We can already see that the RandomForest classifier is performing much better, as one would expect.

View holdout dataset performance

Make predictions with the holdout dataset.

y_random_pred = random_clf.predict(X_holdout)

Plot the performance.  For the RandomForest there is no dividing line.  The plot will show all the predictions that matched the actuals, and any errors will have mixed color circle.

The RandomForest did much better, but there are still areas where the prediction struggled.  This model has not been tuned and it can likely be made to perform better.

Non-Linear TensorFlow/Keras Model

Next we will look at using TensorFlow with Keras to create a deep neural network – albeit not a very deep model, but one that performs well.

In this section we will explore Deep Neural Networks which are inherently designed to handle the non-linear nature of data.

Keras Neural Network

The neural network architecture will be a 2 input nodes, 8 hidden nodes, 8 hidden nodes, 1 output node.

The architecture would look like the following:

 

model = Sequential()
model.add(Dense(8, input_shape=(2,), activation="relu"))
model.add(Dense(8, activation="relu"))

model.add(Dense(1, activation="sigmoid"))
sgd = SGD(0.01)
model.compile(loss='binary_crossentropy', optimizer=sgd, metrics=['accuracy'])

50 Epochs

Lets start with 50 Epochs, which each Epoch trains on the entire dataset.

num_epochs = 50
H = model.fit(X_train, y_train, validation_data=(X_test, y_test), epochs=num_epochs, batch_size=64)

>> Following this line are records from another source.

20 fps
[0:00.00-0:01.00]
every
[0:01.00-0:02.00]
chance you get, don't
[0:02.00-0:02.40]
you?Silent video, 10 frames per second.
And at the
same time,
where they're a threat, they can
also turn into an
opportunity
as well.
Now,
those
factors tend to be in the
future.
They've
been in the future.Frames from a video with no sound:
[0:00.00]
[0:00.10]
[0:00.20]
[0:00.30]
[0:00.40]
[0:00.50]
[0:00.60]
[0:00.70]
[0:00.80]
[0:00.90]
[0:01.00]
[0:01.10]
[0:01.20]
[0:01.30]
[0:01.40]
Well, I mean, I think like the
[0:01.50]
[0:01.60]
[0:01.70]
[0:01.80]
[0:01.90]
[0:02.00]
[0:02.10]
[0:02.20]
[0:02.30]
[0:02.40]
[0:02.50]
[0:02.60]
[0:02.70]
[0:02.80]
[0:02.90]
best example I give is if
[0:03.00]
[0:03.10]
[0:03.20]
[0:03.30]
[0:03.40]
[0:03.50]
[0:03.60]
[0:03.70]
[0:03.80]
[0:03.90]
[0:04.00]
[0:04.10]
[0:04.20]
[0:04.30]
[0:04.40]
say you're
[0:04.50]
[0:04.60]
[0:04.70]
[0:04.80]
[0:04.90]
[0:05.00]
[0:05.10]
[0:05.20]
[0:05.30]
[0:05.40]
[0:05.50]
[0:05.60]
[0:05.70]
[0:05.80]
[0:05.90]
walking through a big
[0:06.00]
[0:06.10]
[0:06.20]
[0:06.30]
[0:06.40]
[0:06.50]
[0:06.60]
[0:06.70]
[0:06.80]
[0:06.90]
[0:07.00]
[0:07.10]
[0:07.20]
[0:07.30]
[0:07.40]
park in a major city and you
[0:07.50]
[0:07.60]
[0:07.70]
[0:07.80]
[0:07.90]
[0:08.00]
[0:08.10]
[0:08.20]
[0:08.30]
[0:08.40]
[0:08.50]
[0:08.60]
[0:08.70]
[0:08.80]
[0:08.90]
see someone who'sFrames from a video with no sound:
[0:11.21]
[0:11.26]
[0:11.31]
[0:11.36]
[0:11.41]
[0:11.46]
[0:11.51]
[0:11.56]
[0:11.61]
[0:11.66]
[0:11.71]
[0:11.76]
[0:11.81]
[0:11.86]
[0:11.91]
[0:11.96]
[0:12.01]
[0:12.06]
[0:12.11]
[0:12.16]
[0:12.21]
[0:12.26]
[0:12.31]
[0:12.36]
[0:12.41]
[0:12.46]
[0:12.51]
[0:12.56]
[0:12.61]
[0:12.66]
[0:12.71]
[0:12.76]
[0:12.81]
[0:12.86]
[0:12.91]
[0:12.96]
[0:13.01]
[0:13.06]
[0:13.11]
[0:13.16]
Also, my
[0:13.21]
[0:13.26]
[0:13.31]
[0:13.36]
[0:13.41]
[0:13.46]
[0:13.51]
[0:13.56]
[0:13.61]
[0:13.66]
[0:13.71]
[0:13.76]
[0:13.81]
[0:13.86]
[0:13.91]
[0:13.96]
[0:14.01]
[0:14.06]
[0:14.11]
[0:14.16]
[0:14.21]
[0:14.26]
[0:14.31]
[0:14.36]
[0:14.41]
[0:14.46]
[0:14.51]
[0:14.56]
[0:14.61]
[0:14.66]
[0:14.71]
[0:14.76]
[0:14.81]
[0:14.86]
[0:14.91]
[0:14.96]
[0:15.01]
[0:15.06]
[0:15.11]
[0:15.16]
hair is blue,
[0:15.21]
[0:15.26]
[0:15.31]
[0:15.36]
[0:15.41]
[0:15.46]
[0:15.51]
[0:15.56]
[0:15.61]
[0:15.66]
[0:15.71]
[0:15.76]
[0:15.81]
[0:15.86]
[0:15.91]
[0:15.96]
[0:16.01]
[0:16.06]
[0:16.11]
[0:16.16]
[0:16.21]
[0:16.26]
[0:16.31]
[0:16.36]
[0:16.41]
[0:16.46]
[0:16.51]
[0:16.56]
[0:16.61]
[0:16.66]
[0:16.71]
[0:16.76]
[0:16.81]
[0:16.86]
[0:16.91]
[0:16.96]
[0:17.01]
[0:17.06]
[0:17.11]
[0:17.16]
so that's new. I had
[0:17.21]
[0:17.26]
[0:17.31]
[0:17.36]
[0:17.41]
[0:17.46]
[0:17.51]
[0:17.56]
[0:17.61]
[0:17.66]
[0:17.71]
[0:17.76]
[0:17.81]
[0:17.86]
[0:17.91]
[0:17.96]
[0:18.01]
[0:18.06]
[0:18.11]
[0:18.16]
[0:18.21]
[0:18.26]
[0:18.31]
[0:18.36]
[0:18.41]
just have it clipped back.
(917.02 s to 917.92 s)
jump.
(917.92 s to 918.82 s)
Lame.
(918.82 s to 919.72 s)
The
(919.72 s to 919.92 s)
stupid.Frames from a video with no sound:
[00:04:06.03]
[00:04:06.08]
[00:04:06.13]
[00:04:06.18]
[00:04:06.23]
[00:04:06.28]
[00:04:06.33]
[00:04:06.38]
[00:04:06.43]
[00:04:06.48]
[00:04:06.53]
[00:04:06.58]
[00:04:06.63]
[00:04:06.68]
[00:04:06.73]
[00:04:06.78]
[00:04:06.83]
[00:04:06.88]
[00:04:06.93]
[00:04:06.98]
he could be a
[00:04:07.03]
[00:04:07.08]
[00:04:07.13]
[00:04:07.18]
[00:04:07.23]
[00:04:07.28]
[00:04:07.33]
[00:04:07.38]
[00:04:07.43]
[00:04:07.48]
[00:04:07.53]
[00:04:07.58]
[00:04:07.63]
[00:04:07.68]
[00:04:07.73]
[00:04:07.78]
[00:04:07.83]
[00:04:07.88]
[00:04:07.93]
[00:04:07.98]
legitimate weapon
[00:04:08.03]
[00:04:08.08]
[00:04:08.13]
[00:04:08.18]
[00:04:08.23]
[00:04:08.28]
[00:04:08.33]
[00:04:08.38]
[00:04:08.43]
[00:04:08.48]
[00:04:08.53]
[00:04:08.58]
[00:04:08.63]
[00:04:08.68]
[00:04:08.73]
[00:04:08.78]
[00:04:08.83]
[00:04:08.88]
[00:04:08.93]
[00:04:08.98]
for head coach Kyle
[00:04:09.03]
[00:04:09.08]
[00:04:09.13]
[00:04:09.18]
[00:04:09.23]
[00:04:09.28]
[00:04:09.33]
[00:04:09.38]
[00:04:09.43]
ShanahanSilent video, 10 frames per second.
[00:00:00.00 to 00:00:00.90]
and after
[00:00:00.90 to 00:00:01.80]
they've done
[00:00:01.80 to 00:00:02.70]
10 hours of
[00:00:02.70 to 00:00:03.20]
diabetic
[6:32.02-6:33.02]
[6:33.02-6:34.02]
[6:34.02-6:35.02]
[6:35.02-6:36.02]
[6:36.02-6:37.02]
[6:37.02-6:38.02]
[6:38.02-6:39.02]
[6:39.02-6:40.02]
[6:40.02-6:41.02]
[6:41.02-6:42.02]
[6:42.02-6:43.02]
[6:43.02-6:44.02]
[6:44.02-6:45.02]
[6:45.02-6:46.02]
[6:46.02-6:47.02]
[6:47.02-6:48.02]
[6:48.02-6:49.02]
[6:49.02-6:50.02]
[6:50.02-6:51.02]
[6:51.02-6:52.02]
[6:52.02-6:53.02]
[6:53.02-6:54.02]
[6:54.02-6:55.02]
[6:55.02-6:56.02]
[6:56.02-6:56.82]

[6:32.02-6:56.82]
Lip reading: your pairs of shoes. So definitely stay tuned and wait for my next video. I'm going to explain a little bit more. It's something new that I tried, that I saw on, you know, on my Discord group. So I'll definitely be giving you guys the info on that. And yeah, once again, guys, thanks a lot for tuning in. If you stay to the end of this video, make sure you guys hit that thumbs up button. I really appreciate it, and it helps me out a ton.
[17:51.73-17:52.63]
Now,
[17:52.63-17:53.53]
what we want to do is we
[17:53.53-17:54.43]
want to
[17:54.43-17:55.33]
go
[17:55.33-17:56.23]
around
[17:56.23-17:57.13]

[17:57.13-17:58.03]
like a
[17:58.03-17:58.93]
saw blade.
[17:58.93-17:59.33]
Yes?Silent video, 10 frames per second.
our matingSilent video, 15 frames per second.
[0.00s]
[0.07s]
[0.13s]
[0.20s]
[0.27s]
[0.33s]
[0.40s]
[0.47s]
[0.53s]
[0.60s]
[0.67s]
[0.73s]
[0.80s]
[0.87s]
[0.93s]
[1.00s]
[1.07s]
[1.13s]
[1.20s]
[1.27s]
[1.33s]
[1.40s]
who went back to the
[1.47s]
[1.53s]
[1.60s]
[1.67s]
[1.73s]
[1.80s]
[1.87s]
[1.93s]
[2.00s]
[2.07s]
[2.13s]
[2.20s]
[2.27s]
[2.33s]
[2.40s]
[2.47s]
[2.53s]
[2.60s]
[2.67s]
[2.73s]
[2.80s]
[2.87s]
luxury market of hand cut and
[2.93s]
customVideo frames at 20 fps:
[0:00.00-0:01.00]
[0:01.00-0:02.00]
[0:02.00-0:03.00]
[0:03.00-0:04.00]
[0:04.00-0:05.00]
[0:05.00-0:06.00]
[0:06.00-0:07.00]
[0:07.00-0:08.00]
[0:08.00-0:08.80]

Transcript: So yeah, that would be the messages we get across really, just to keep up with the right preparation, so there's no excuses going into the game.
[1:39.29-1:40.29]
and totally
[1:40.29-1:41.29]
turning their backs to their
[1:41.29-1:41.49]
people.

This is where the train, test and validation datasets really come into play. Notice we fit the model on the training data, and provide the test data as the validation set.  This way TensorFlow/Keras can use the test data to calculate the testing accuracy and loss.

When we evaluate the model after 50 Epochs we see the following:

model_eval = model.evaluate(X_holdout, y_holdout, verbose=0)
list(zip(model.metrics_names, model_eval))

[(‘loss’, 0.6217296767234802), (‘accuracy’, 0.715)]

We can see that the model has yet to converge so we need to train with more Epochs.

600 Epochs

num_epochs = 600
H = model.fit(X_train, y_train, validation_data=(X_test, y_test), epochs=num_epochs, batch_size=64)

The Training Loss/Accuracy plot looks very good.  It shows that really after 200 Epochs the model did not improve, nor did it have a lot of room to improve.  We could have stopped the Epochs around 250 in this case.

View holdout dataset performance

We evaluate the model after 600 Epochs:

model_eval = model.evaluate(X_holdout, y_holdout, verbose=0)
list(zip(model.metrics_names, model_eval))

[('loss', 0.051138629019260404), ('accuracy', 0.995)]

Which has very good accuracy performance or  99.5%.  Notice that the Neural Network is not very complicated, nor is it very deep and yet it performs very well.

You can see from the holdout set there is one lone incorrectly predicted data point.

Summary

In this article we looked at how to address non-linear data in Machine Learning.  The world around us is inherently non-linear.  Even though we might be able to model linearity, that linearity might only hold for a certain range of values as as you get to the extremes of the values non-linearities start to present themselves.

Understanding how to apply non-linear models to data is important.  There are Machine Learning algorithms that are non-linear, such as Decision Trees or Deep Learning Neural Networks which are inherently non-linear.

I have been asked, “since Deep Learning can be applied to both Linear and Non-Linear data, and Deep Learning can solve problems that Machine Learning can solve, should I always use Deep Learning?”

My feeling is no.  You should start with Machine Learning techniques because they are simpler and depending upon your dataset, they could work very well.  There is a principle called, ‘Occams Razor’ which essentially states that the simplest explanation for a solution to a problem is likely the best solution.

Starting with Machine Learning techniques is almost always the simpler approach if it works.  You can always scale up to a Neural Network if needed, but you will need more data, CPU, GPU, etc to get really good results.